Ketika ditanya apa yang membuat mereka bekerja begitu gigih, mereka punya jawaban yang amat sederhana, "Sejak awal, kami memang ingin memenangkan penghargaan ini."

Pada beberapa abad Sebelum Masehi, bangsa Yunani Kuno mengalami perkembangan pesat dalam berbagai aspek, terutama pengetahuan. Para pionir filsafat banyak bermukim di sini seperti Thales, Anaxagoras, Pythagoras, Socrates, Plato, Aristoteles, Zeno ...

Dan ingat-ingat lagi, bangsa Yunani telah memberi kita demokrasi, sains, filsafat, koin perak dan perunggu, pajak, tulisan, sekolah, kapal layar besar, pinjaman komersial, investasi berbagi risiko, kontrak tertulis, hingga ke sistem tuan tanah absente.

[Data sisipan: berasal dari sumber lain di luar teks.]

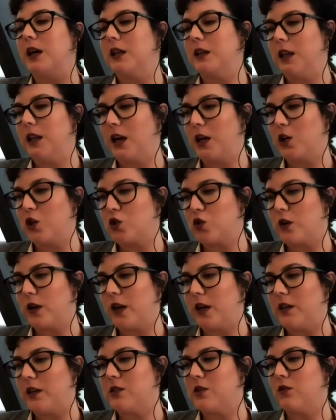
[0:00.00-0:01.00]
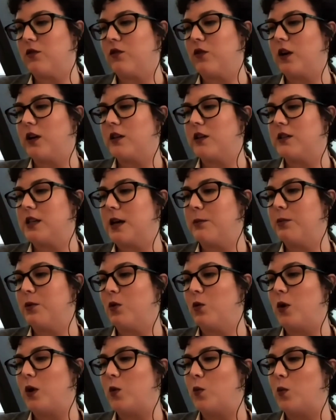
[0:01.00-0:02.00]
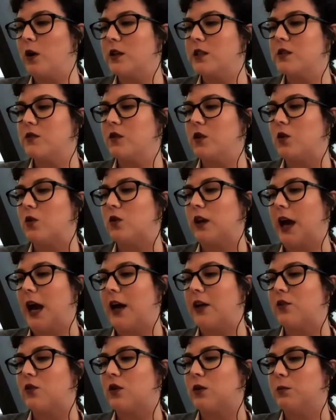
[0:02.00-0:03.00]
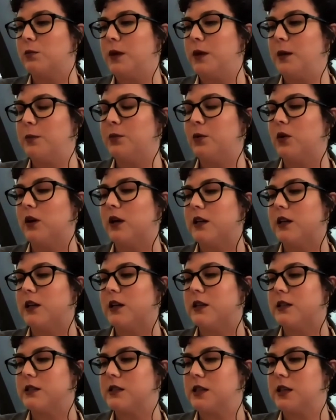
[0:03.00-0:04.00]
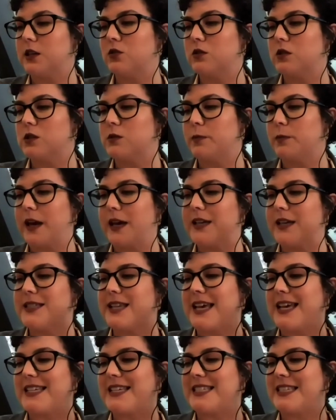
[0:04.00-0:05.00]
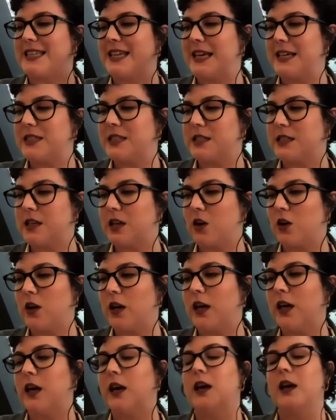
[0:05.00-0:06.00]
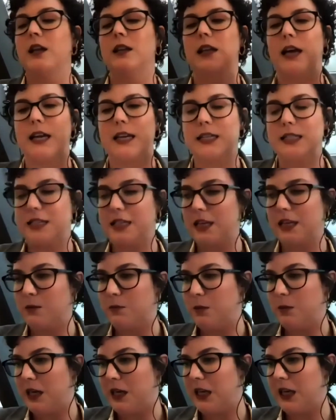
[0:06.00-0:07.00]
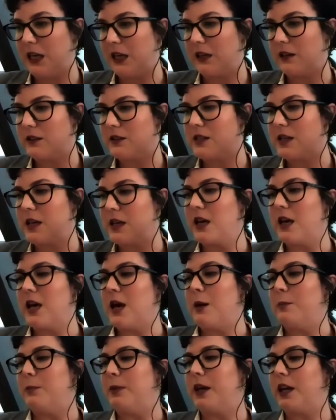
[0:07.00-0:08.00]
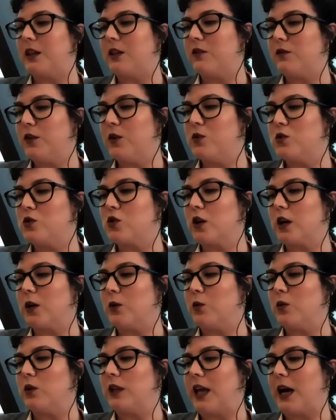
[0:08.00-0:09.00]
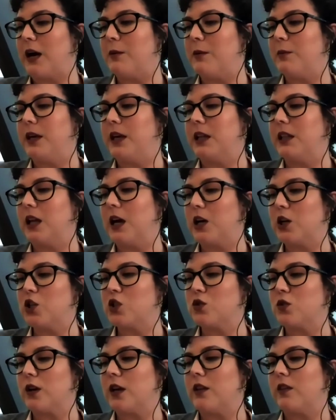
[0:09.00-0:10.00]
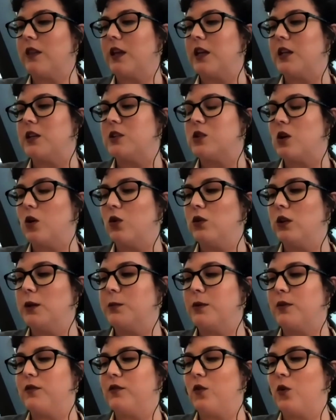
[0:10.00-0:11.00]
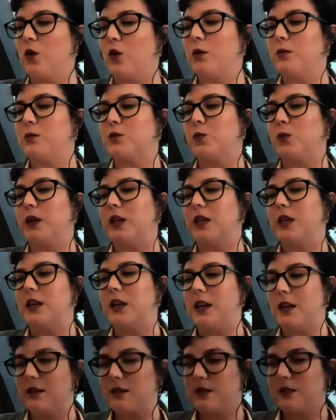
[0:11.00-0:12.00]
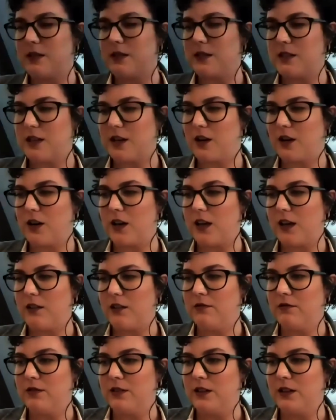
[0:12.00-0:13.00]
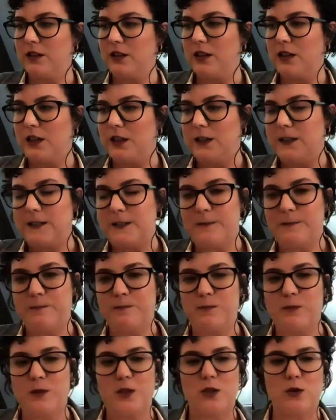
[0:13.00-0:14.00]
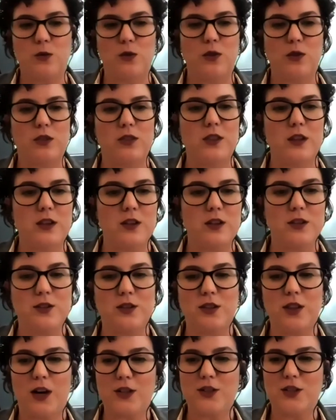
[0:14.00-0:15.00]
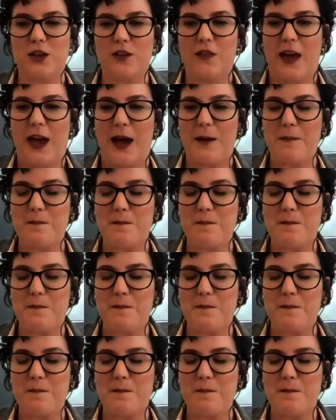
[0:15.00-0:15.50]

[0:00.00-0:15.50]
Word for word: luxury. So, for example, we once viewed gathering people in a single space as necessary, like team meetings but in the future it will now be a luxury that is only performed when necessary. So, thoughts on that?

Menilik dari segi geografi, Yunani Kuno, khususnya kota Athena, sama sekali tidak termasuk golongan surga dunia. Lantas apa yang membuat peradaban mereka berkembang pesat (walau tidak lama)?

Hasrat berkompetisi dengan peradaban bangsa Mesir Kuno telah memacu mereka.

Bahkan, saya cukup yakin bahwa (salah satu) faktor yang membuat Anda terdorong kreatif dan tekun menulis di Kompasiana adalah ... rayuan yang amat menggoda dari K-Rewards. Ah, akui saja!

Apakah ini berarti hasil penelitian Amabile tidak bisa dipercaya?

Sejumlah penelitian terbaru meragukan validitas teori Motivasi Intrinsik. Jacob Eisenberg, profesor bisnis di University College Dublin, dan William Thompson, psikolog di Macquarie University, adalah dua orang yang melakukan penelitian tersebut.

Hasil penelitian mereka tampaknya membantah teori Motivasi Intrinsik. Mereka menemukan bahwa para musisi yang berpengalaman akan berimprovisasi dengan lebih kreatif saat diiming-imingi imbalan uang dan ketenaran.

Nah, apakah teori Motivasi Intrinsik keliru? Atau metode penelitiannya yang tidak tepat?

Sebenarnya, tidak ada yang salah. Eisenberg dan Thompson menduga bahwa faktor terpentingnya adalah jenis orang yang terlibat dalam penelitian tersebut.

Partisipan dalam penelitian Amabile bisa dibilang orang awam, tanpa latar belakang seni. Sedangkan partisipan dalam penelitian Eisenberg adalah para musisi veteran dengan setidaknya memiliki pengalaman selama lima tahun.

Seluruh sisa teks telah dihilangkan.